At the San Francisco Chronicle editorial board, David Lewis from Save the Bay said that plastic bags are “one of the most commonly found items” at coastal cleanups. Notice he did not discuss volume, but number of the teensy bags.
Because local bag bans allow retailers to sell thicker plastic bags (with five times as much plastic) for a fee, Phil Rozenski of the bag industry told the San Francisco Chronicle he believes plastic’s share of the waste stream is going up. Think about it: Bag manufacturers began to make those super-thin plastic bags in part because of their smaller environmental footprint.
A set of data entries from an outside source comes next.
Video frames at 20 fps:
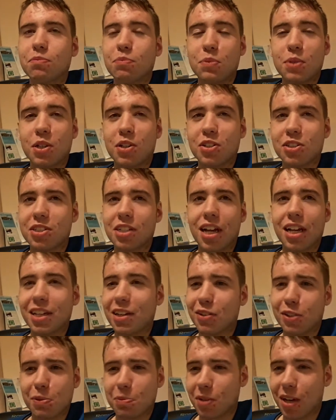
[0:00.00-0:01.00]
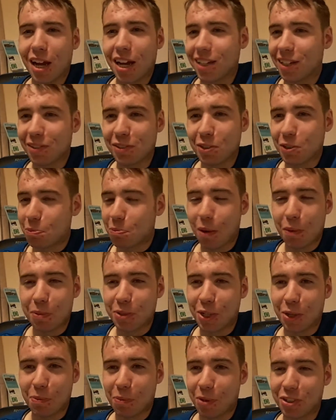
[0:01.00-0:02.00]
because I give them
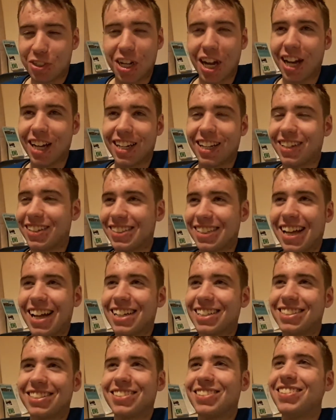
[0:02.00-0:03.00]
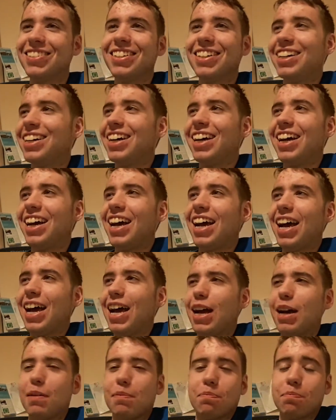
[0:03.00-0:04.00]
probably too much ideas last year.
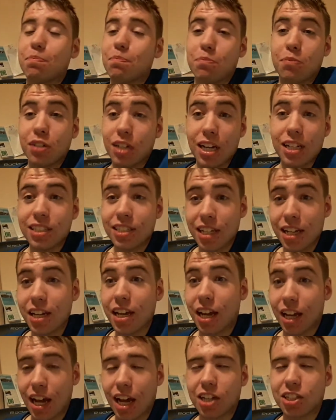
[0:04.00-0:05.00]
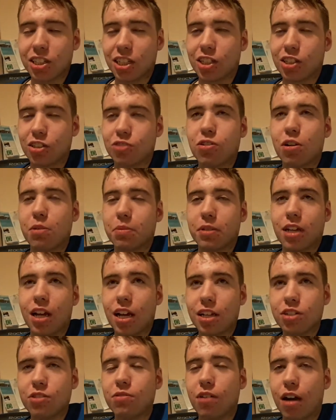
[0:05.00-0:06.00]
But I say I actually contribute.
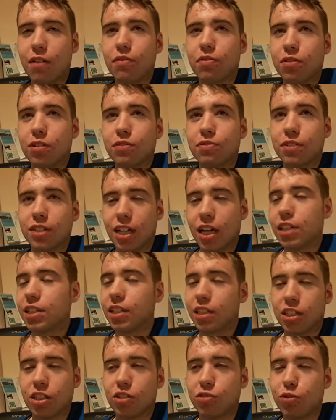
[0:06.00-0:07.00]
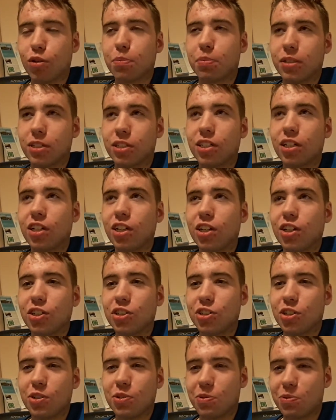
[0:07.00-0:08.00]
I do have a funny feeling I did contribute
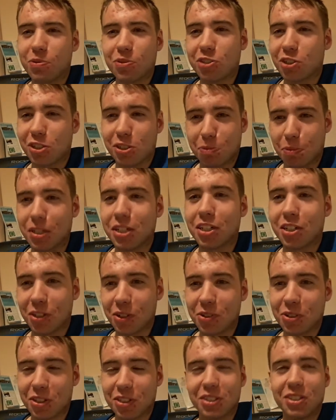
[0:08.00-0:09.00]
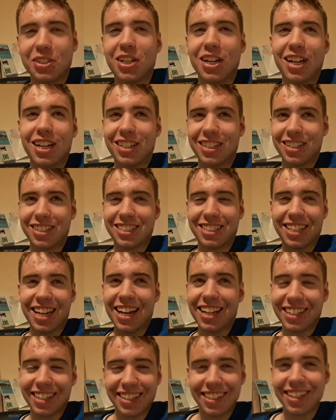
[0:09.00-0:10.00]
to just being a nuisance and just
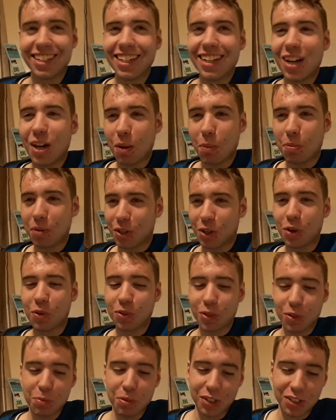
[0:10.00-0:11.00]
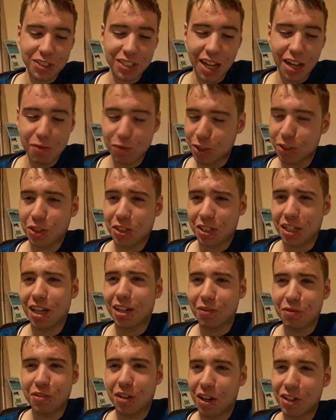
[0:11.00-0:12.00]
getting it up and going, because I was just
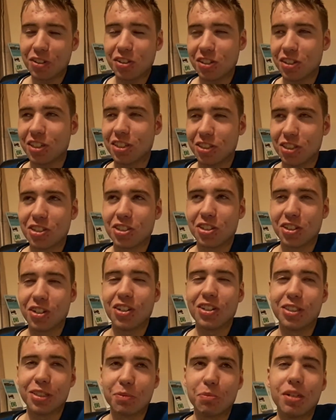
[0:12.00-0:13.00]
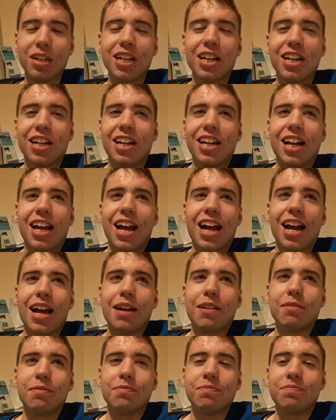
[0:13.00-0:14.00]
kind of constantly just annoying
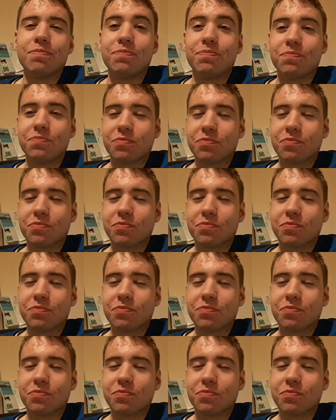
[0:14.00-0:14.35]
them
So in their wisdom, California Democrats have moved consumers away from lightweight bags and onto weightier plastic bags.
The ban includes the usual left-wing politics, with its exemption for participants in the state’s Women, Infants and Children supplemental food program. Can’t WIC participants be expected to bring reusable bags? I asked Lewis of Save the Bay. Don’t WIC recipients’ bags end up as litter the same way other bags do? He responded that state pols figured WIC recipients “didn’t have as many financial resources to acquire reusable bags.”
Meanwhile, Sacramento has no problem sticking it to shoppers. Besides, when there is an opportunity to make those who recycle feel virtuous, it doesn’t matter if the bag ban delivers.
How does the bag ban work in real life? As one who works in San Francisco while living in Alameda County, which also passed a bag ban, I’ll tell you how it works for me. I end up with five or so reusable bags stashed around my desk and more in my car and more in my home, where they gather dust because I often shop on the run and rarely remember to bring them to stores. So I have to pay for paper bags or heavier reusable plastic bags. In sum, I am buying more plastic and more paper. That’s a good thing, because I haven’t washed a recyclable bag in a couple of years, and health officials warn that consumers should wash their bags diligently to avoid E. coli infection.
Some day, my many reusable bags will spend their “end-of-life” — Rozenski’s term — in a government landfill, where they will take up more space than the single-use bags they have replaced. As Rozenski noted, the science behind the bag ban left the building a long time ago.